Yesterday, I went with one of my best friends to a rage room. Her birthday was last week, and this is how she wanted to celebrate! I was all for it. I could only imagine how good it would feel to break things. As the day got closer, I started thinking about the objects—and, if I’m honest, even the people—that have caused me pain.

You see, for me, anger is often a mask for deeper pain. When I feel angry, it’s usually because something has hurt me in a way that’s hard to process. While I think I do a pretty good job working through these emotions, I was open to trying something new to let it all out. Still, I told my coworkers I was worried I might feel bad about breaking things. That’s why I decided to wear the new shirt my sister gave me that says, hang on, let me overthink this.
When our appointment time at The Breaking Point arrived, we were both buzzing with excitement, especially after catching a glimpse of the person before us in the room, surrounded by shattered debris. We started with a crowbar, smashing bottles. While it felt good, we quickly realized we were craving something different. That’s when we discovered the joy of slamming things onto the floor—it was unbelievably satisfying! We couldn’t help but laugh when something stubbornly refused to break, no matter how hard we tried. At one point, I wondered if either of us had enough rage to fully embrace this experience.

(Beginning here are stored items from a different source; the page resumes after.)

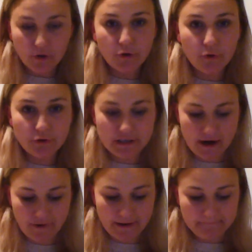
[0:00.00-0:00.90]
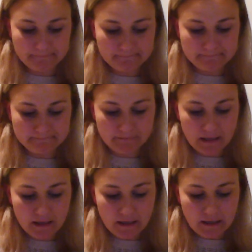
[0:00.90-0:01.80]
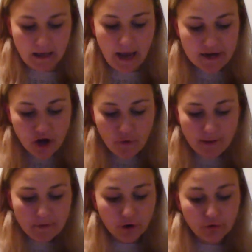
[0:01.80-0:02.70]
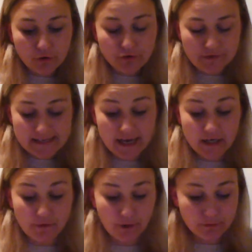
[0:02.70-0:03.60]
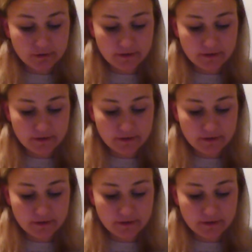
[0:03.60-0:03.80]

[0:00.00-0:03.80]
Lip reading: Ordinary. I know I'm not an ordinary 10-year-old.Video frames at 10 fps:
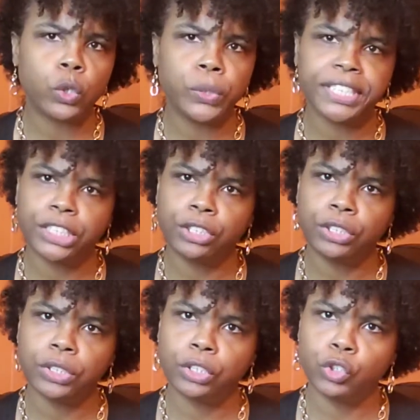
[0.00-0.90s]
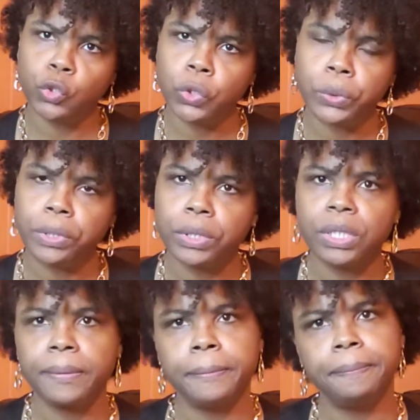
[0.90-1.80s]
a question to the jurors.
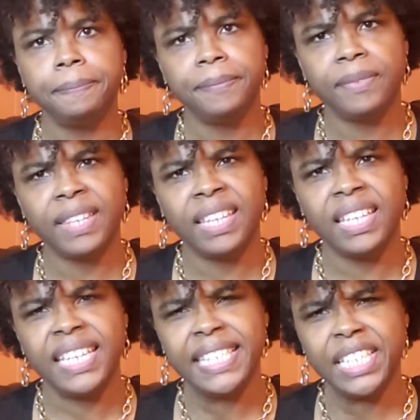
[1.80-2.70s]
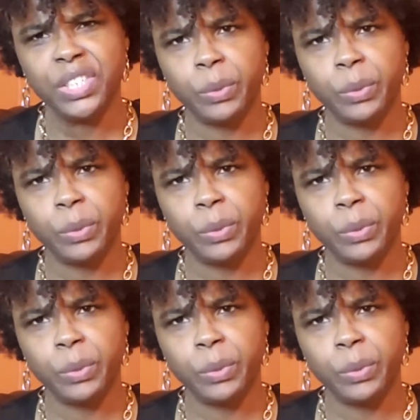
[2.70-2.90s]
Is this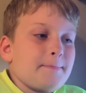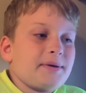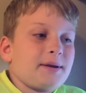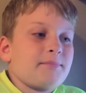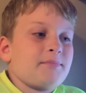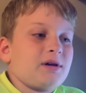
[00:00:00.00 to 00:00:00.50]
But
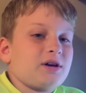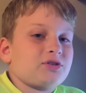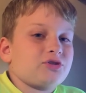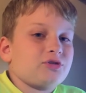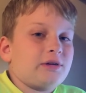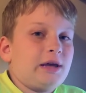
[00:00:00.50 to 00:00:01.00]
I'm not
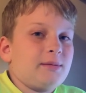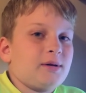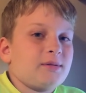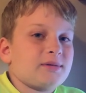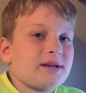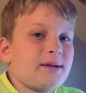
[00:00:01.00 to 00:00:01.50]
sure. Hey,
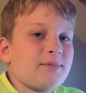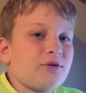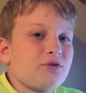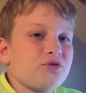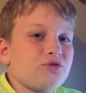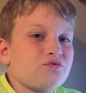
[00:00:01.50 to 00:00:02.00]
Mom, can I
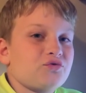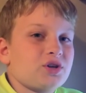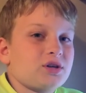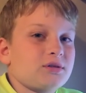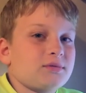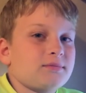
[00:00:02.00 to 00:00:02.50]
borrow your
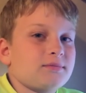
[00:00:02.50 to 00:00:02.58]
ring?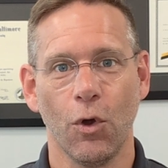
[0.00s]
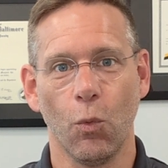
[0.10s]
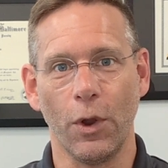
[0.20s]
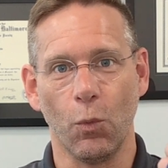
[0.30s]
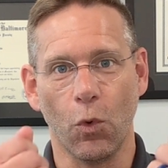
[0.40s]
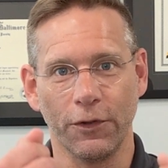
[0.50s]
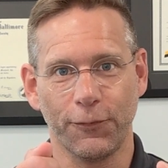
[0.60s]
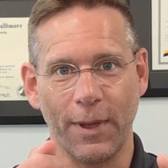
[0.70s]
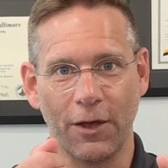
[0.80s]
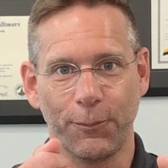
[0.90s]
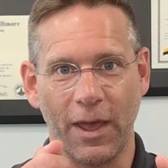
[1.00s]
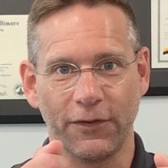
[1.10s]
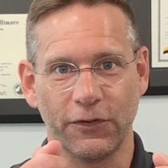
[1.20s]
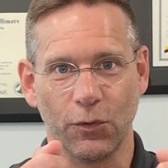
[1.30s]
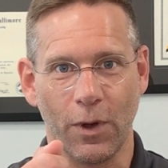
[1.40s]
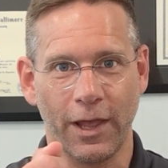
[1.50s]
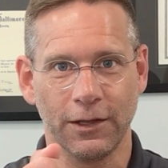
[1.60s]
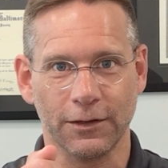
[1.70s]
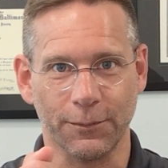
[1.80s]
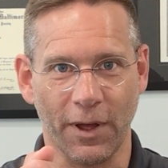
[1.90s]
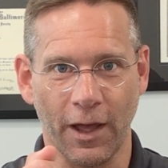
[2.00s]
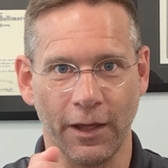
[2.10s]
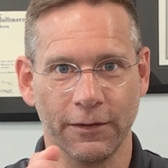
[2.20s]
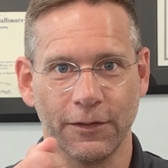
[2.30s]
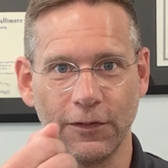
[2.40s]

When one spouse passes away, goodbye,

In the center of the room was an old washing machine, just begging to be destroyed. Taking turns, we grabbed a metal pipe and went to town on it. As I swung, over and over again, I realized the person I was really angry with was… me. I was angry and disappointed for all the times I failed to stand up for myself. Between swings, I shared this with my friend. She nodded and said she felt the same way—it all boiled down to being too nice.

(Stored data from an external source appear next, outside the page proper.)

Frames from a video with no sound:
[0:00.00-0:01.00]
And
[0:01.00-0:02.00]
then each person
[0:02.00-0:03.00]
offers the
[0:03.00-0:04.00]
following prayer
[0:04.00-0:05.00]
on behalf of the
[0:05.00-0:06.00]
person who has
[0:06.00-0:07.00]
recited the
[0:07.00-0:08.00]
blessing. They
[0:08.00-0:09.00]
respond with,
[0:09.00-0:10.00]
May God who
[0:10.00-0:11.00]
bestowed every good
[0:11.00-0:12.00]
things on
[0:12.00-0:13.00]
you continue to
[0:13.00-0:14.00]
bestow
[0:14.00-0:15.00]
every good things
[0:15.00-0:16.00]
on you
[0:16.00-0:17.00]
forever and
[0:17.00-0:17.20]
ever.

The older I get, the more I realize this is one of the hardest lessons for me: holding onto my empathetic and caring heart while understanding that standing up for myself is not a bad thing. I was talking with Matthew about this the other day, and he said something that really stuck with me: I’m learning to be selfish in a world where most people are learning not to be.

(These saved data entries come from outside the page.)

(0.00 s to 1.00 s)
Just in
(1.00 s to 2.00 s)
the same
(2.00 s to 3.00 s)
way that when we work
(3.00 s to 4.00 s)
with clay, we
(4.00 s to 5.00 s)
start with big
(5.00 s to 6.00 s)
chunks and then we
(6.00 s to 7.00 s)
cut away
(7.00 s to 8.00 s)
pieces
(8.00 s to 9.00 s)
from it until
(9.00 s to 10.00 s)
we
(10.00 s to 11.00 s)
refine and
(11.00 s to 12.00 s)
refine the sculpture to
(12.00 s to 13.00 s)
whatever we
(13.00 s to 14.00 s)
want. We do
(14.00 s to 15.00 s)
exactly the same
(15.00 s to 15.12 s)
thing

I don’t want to care less. I don’t want to stop being kind. But I do want to let go of the feeling that standing up for myself or setting boundaries is wrong—or, even worse, mean. Thinking back to my reflection in the rage room, I realize that more than anything, I need to love myself. I don’t have to change who I am to understand that I deserve the same compassion and care that I so easily give to others.
I’m not sure why this is a lesson I keep having to relearn. I don’t know why it’s such a struggle, but what I do know is that I’ll keep working toward love—love for others and love for myself. As challenging as this journey is, I’d rather be remembered as someone who was too kind or loved too deeply than the opposite. I just need to keep reminding myself that I can love others and love myself at the same time.